For the PMP Certification Exam, you should know that this process uses information from the project management plan and the work performance information and compares the two. For exam purposes, you should be able to do just that.
Monitor and Control Project Work. Tracking, reviewing, and reporting the progress to meet the performance objectives defined in the project management plan.
To begin with, look at the difference between monitoring and controlling.
Monitoring versus controlling
When monitoring project work, you’re performing the following activities:
Collecting information about the project performance
Providing forecasts for future work
Tracking and analyzing risks
Communicating the status of the project
When controlling the work, you are
Comparing the information with the project management plan
Compiling and analyzing the information
Developing preventive action plans to keep the project within the variance thresholds
Developing corrective action plans to bring the project back within the variance thresholds
Recommending defect repairs for processes that allow poor performance
Submitting change requests to implement the preventive and corrective actions, defect repairs, or other necessary changes
Here is how the PMBOK Guide Glossary defines these two terms.
Monitor. Collect project performance data with respect to a plan, produce performance measures, and report and disseminate performance information.
Control. Comparing actual performance with planned performance, analyzing variances, assessing trends to effect process improvements, evaluating possible alternatives, and recommending appropriate corrective action as needed.
Notice that many of these actions take place in other processes such as Control Risks, Control Quality, and other control processes. You can consider Monitor and Control Project Work the parent process to most of the other monitoring and control processes.
Monitor and Control Project Work: Inputs
Where does the information you are monitoring come from?
The team performs work to create project deliverables. The work takes place in the Direct and Manage Project Work process. The output from that process is work performance data.
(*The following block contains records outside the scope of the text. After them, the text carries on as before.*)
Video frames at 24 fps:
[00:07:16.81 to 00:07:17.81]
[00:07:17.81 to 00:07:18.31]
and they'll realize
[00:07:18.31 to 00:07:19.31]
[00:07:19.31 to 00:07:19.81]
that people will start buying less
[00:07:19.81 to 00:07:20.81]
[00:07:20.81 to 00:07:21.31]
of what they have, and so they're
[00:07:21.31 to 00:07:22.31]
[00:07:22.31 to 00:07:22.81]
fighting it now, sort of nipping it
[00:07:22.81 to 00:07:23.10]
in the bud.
Work performance data is an input into processes in the Monitor and Control process group:
Control Scope
Control Schedule
Control Costs
Control Communications
Control Risks
Control Procurements
Control Stakeholder Engagement
An output from each of the control processes is work performance information — the work performance data compared with the baseline and the variance thresholds.
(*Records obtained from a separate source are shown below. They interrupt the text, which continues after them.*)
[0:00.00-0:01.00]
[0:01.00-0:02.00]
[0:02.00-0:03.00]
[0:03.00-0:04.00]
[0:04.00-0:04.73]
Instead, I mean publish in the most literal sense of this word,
Work performance information is an input to the Monitor and Control Project Work process in Project Integration Management. The work performance information is combined and analyzed to create work performance reports that describe the project status.
The definitions for the various stages of work performance are
Work Performance Data. The raw observations and measurements identified during activities being performed to carry out the project work.
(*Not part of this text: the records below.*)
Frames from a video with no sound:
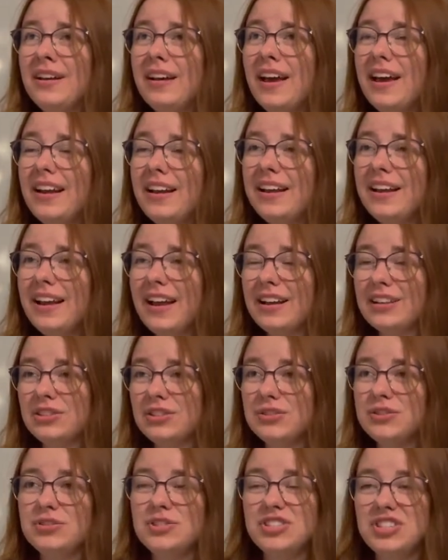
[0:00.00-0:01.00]
And he
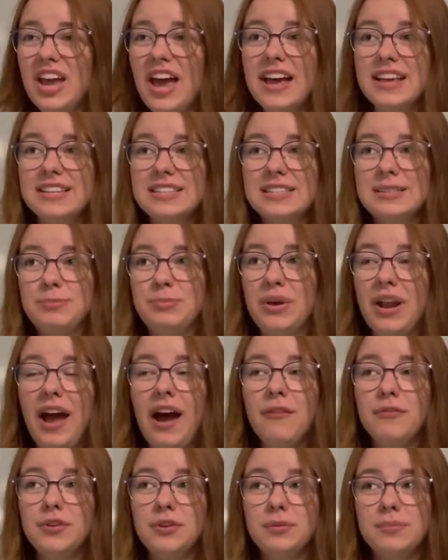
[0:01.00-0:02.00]
answers, Yes, but
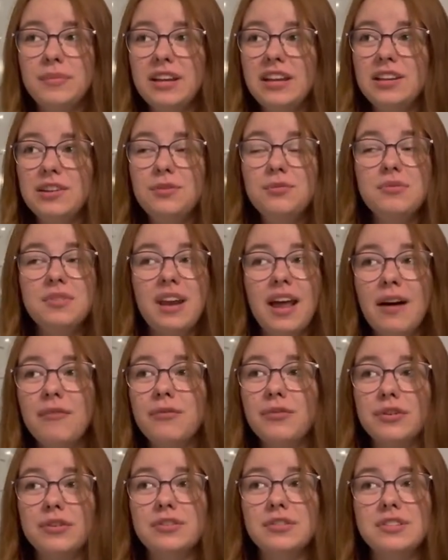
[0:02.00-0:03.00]
after me, you
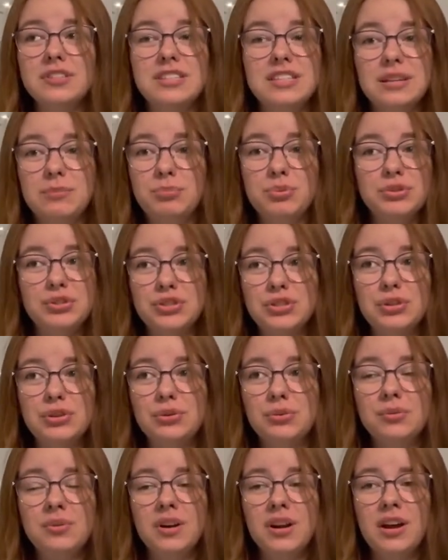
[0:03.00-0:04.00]
never did pursue.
Work Performance Information. The performance data collected from various controlling processes, analyzed in context and integrated based on relationships across areas.
Work Performance Reports. The physical or electronic representation of work performance information compiled in project documents, intended to generate decisions, actions, or awareness.
The inputs to compare actual project performance to the planned performance are the project management plan and the work performance information. You can see that the work performance information comes from controlling processes in scope, schedule, cost, and so forth. The work performance information is then compared with the project baselines and variance thresholds documented in the project management plan.
The work performance information from scope, schedule, and cost has actual measurements, such as the dollar amounts spent, the deliverables actually completed, and so forth. Cost and schedule forecasts are also used when assessing the overall project performance.
The project management plan not only contains the project baselines, but also the thresholds for variance for each of the project objectives, including at least scope, quality, schedule, and cost.
Threshold. A cost, time, quality, technical, or resource value used as a parameter, and which may be included in project specifications. Crossing the threshold should trigger some action, such as generating an exception report.